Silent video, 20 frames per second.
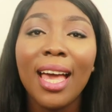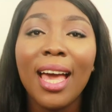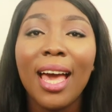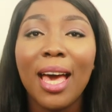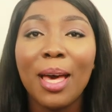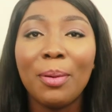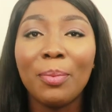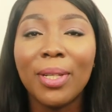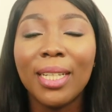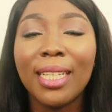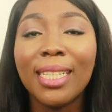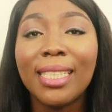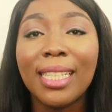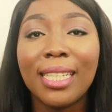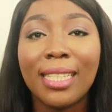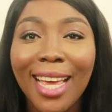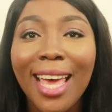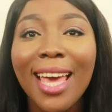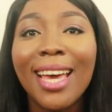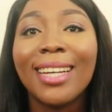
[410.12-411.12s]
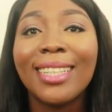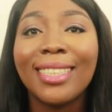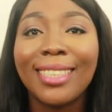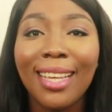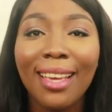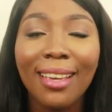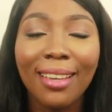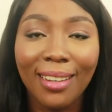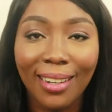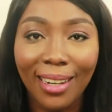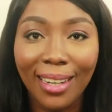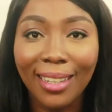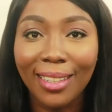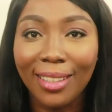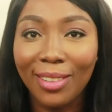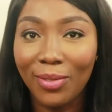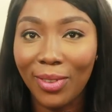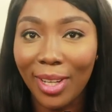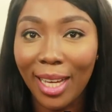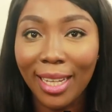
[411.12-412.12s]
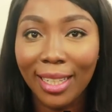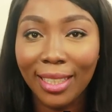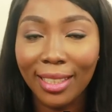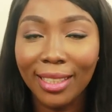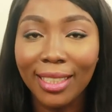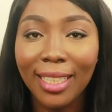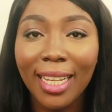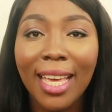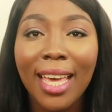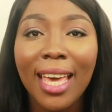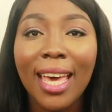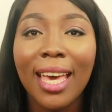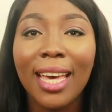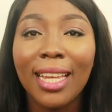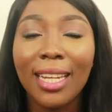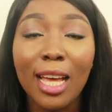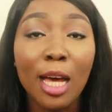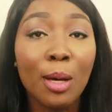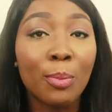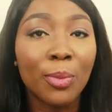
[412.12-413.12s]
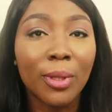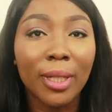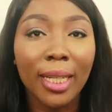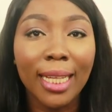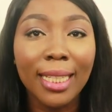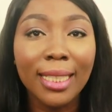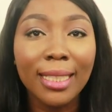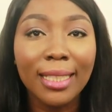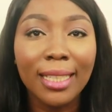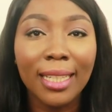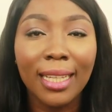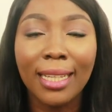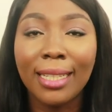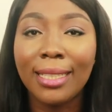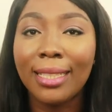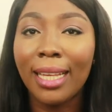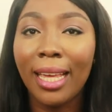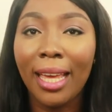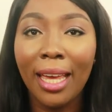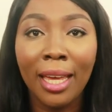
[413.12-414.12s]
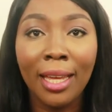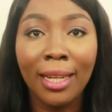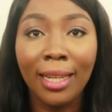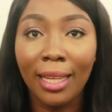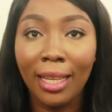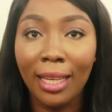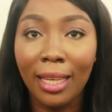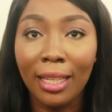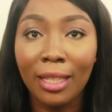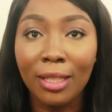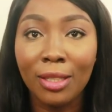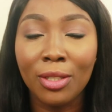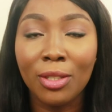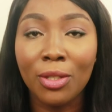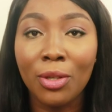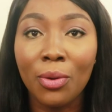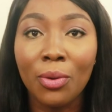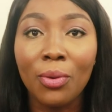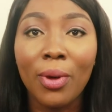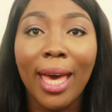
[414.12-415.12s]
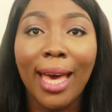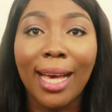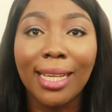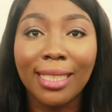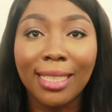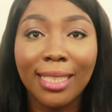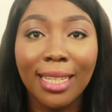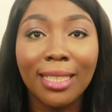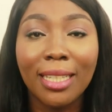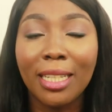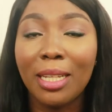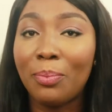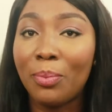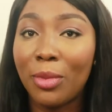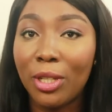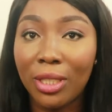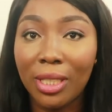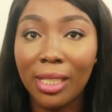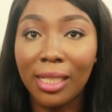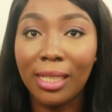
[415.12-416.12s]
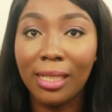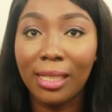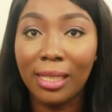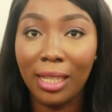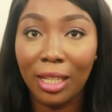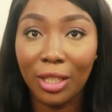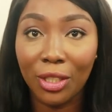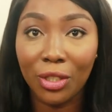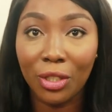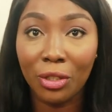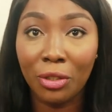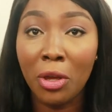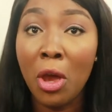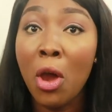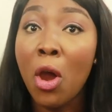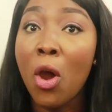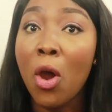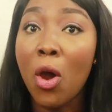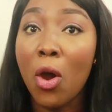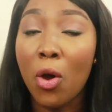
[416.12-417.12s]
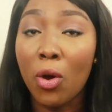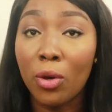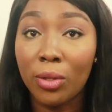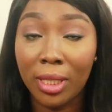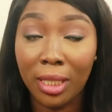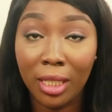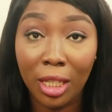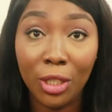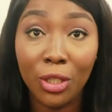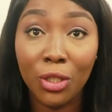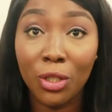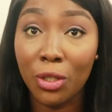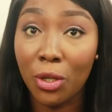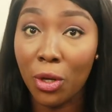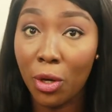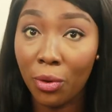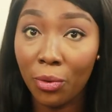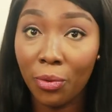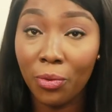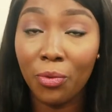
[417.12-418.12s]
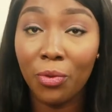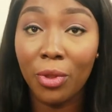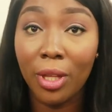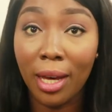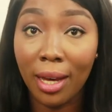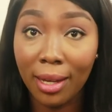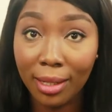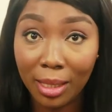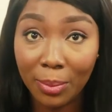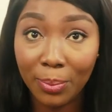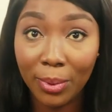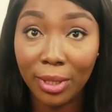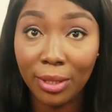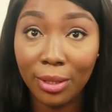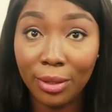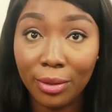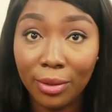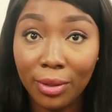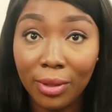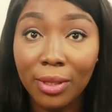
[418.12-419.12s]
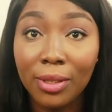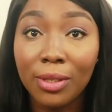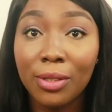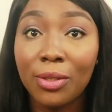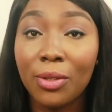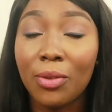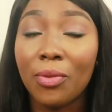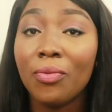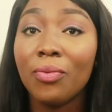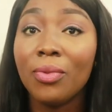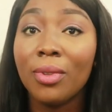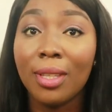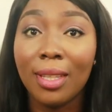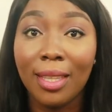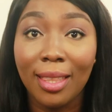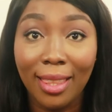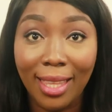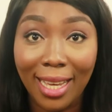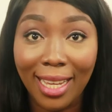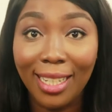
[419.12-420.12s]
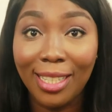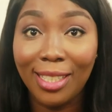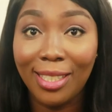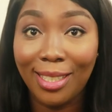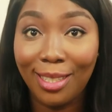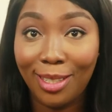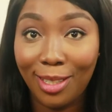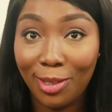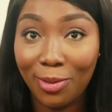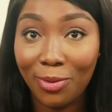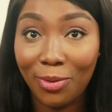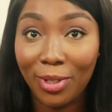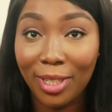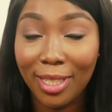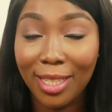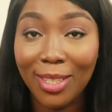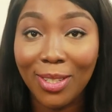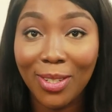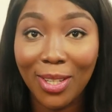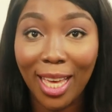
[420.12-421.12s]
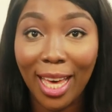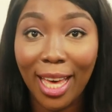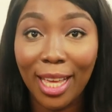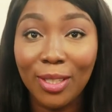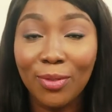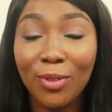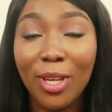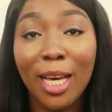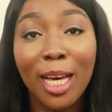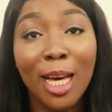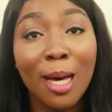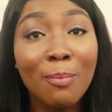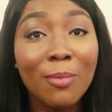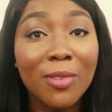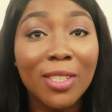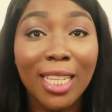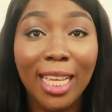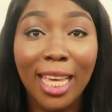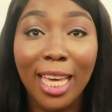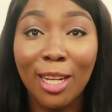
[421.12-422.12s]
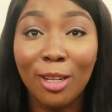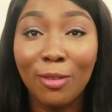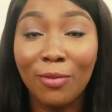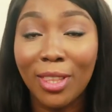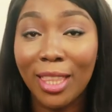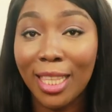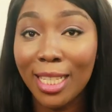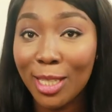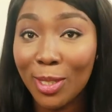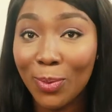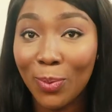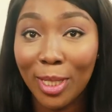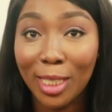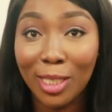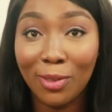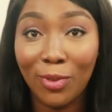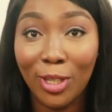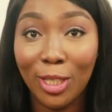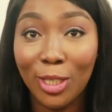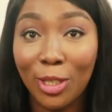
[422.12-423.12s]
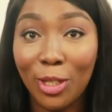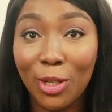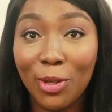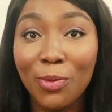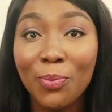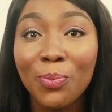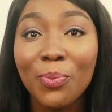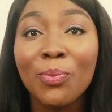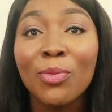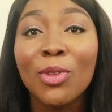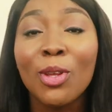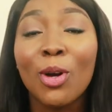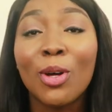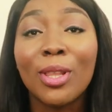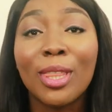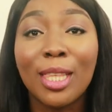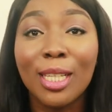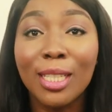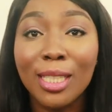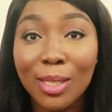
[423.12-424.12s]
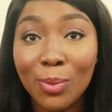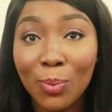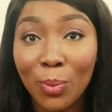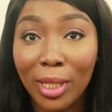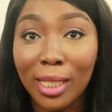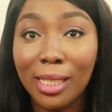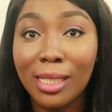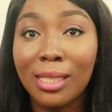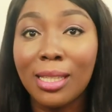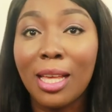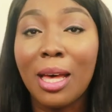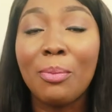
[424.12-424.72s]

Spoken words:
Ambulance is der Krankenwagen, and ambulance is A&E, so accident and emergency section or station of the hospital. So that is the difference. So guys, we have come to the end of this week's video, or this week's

^^^^^^^^

Work to complete:
Lines from the one with "[417.12-418.12s]" through the final line of the records are the whole answer; print them exactly, minus any pictures.

Response to the task:
[417.12-418.12s]
[418.12-419.12s]
[419.12-420.12s]
[420.12-421.12s]
[421.12-422.12s]
[422.12-423.12s]
[423.12-424.12s]
[424.12-424.72s]

Spoken words:
Ambulance is der Krankenwagen, and ambulance is A&E, so accident and emergency section or station of the hospital. So that is the difference. So guys, we have come to the end of this week's video, or this week's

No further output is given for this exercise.